Ao mesmo tempo, a menos de uma hora do Douro vinhateiro — uma das regiões de fermentados mais prestigiadas do mundo — há pomares de maçã Golden a 600 metros de altitude que ninguém usava para fazer sidra de qualidade. A fruta estava lá. O conhecimento técnico de fermentação estava lá. Faltava quem juntasse os dois.

O que queríamos criar

Não queríamos criar "mais uma sidra". Queríamos criar a sidra que beberíamos — e que não encontrávamos em lado nenhum:

  • Feita com uma variedade de maçã identificada (Golden Delicious), de uma origem rastreável (Armamar, Douro, ~600 m)
  • Com processo técnico sério — fermentação controlada, leveduras seleccionadas, specs replicáveis lote a lote
  • Com três expressões que cobrissem momentos diferentes: convívio (Harmony), mesa (Altitude), celebração (Solene)
  • Com rigor de serviço — copo, temperatura, carbonatação definidos por expressão
  • Sem atalhos: sem concentrado, sem aromatizantes, sem açúcar adicionado (excepto ajuste de equilíbrio standard na Solene)

Porque Golden de altitude

A escolha da Golden Delicious não foi sentimental — foi técnica. A 600 metros de altitude em Armamar, a Golden desenvolve um equilíbrio de açúcar e acidez que é ideal para fermentação. A amplitude térmica do Douro concentra aromas. O rendimento de prensagem (~65%) é acima da média. É uma maçã de mesa que, nesta altitude, se comporta como matéria-prima de fermentação premium.

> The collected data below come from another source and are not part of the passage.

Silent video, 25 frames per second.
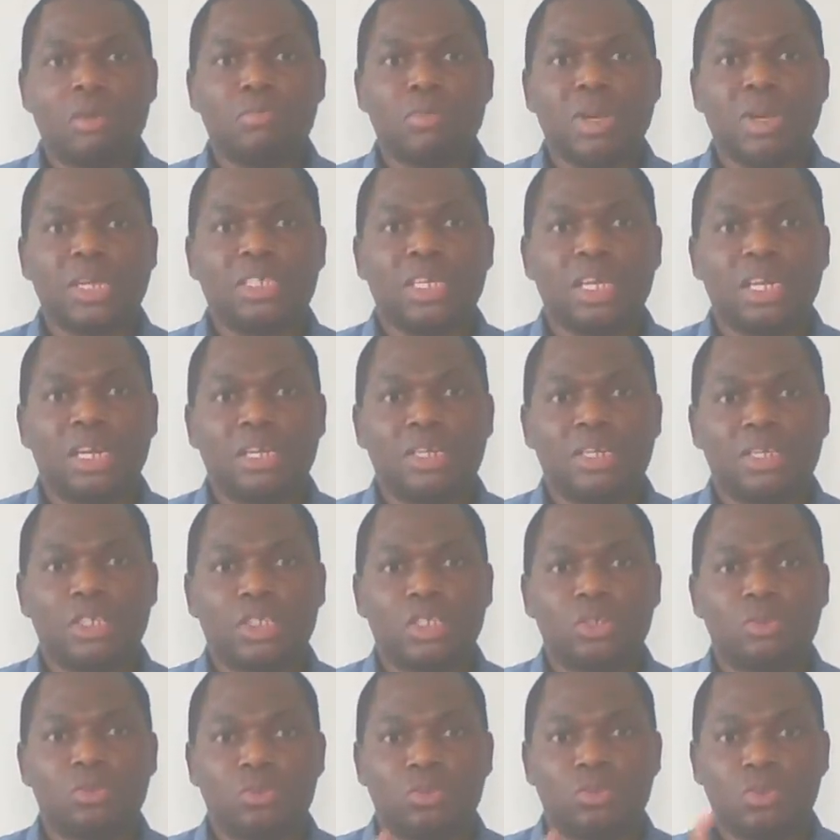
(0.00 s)
But my
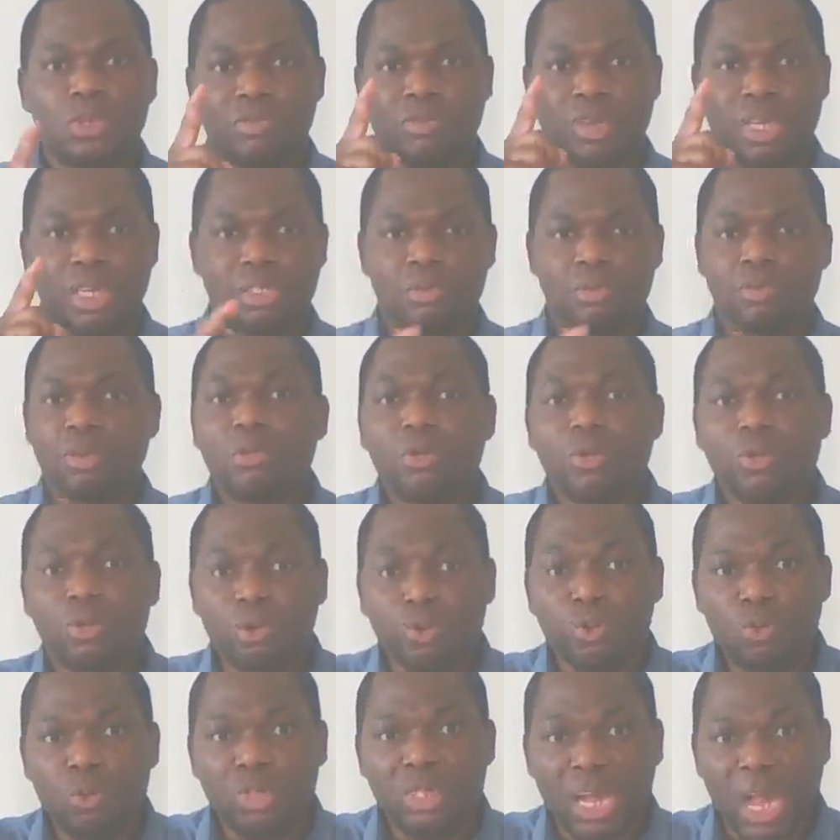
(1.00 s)
generation will revenge. We
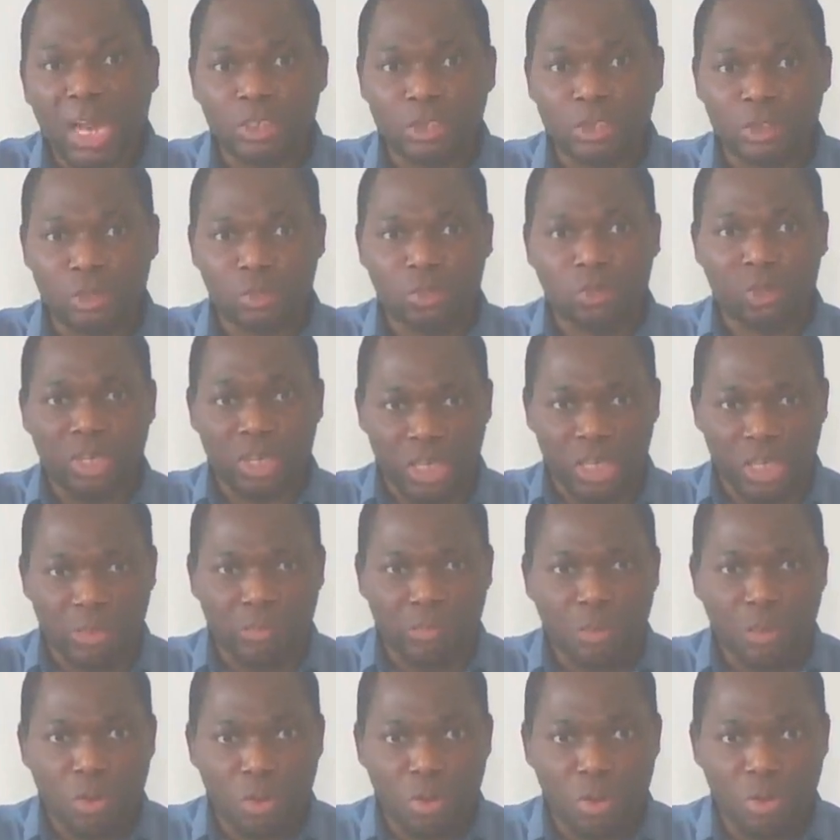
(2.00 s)
will do that to
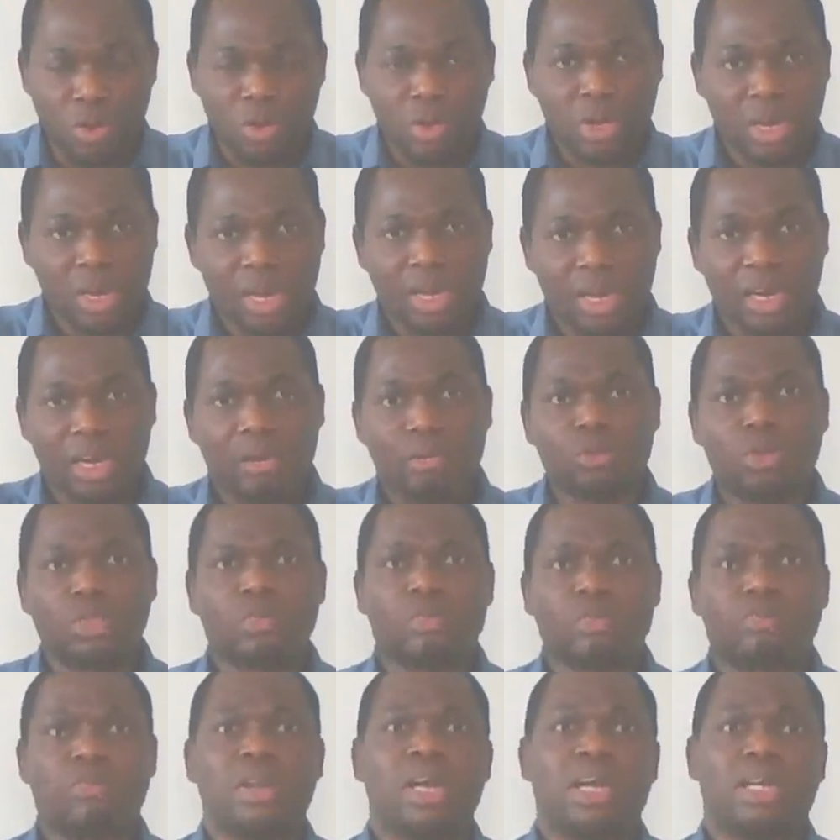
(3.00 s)
Igbo and
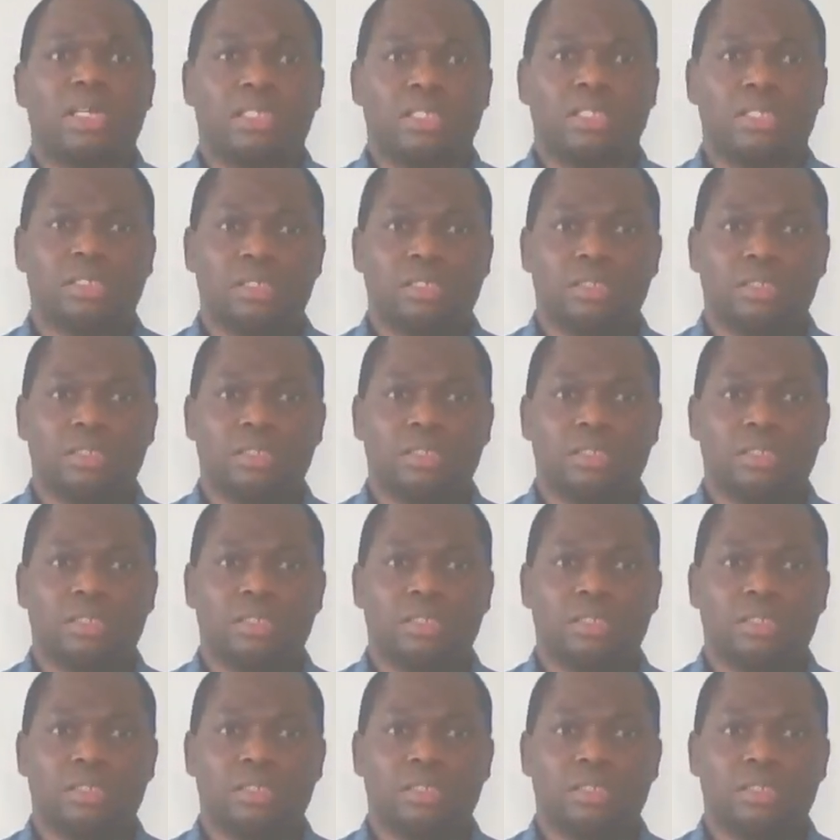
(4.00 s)
Hausa Fulani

Testámos. Medimos. Repetimos. E o resultado confirmou a intuição: esta fruta merecia uma sidra à sua altura.

O nome

Alvora reflecte origem — a luz da montanha, a altitude, a claridade do Douro. É um nome que funciona em português e em mercados internacionais (UE, EUA, Ásia, Índia — todos mercados no nosso horizonte). Não é um nome explicativo; é um nome com espaço para crescer.

Onde estamos

Em fase de pré-lançamento. O processo técnico está definido. A narrativa está construída. A rotulagem está a ser preparada para multi-mercado. Os primeiros pontos de venda — restauração premium (wine bars, restaurantes, cafés contemporâneos) — estão a ser seleccionados.

A Alvora começa pequena, por escolha. 24 palotes de maçã, ~5.500 litros por campanha, três expressões. Prefiro que cada garrafa conte uma história real a que milhares de garrafas contem nenhuma.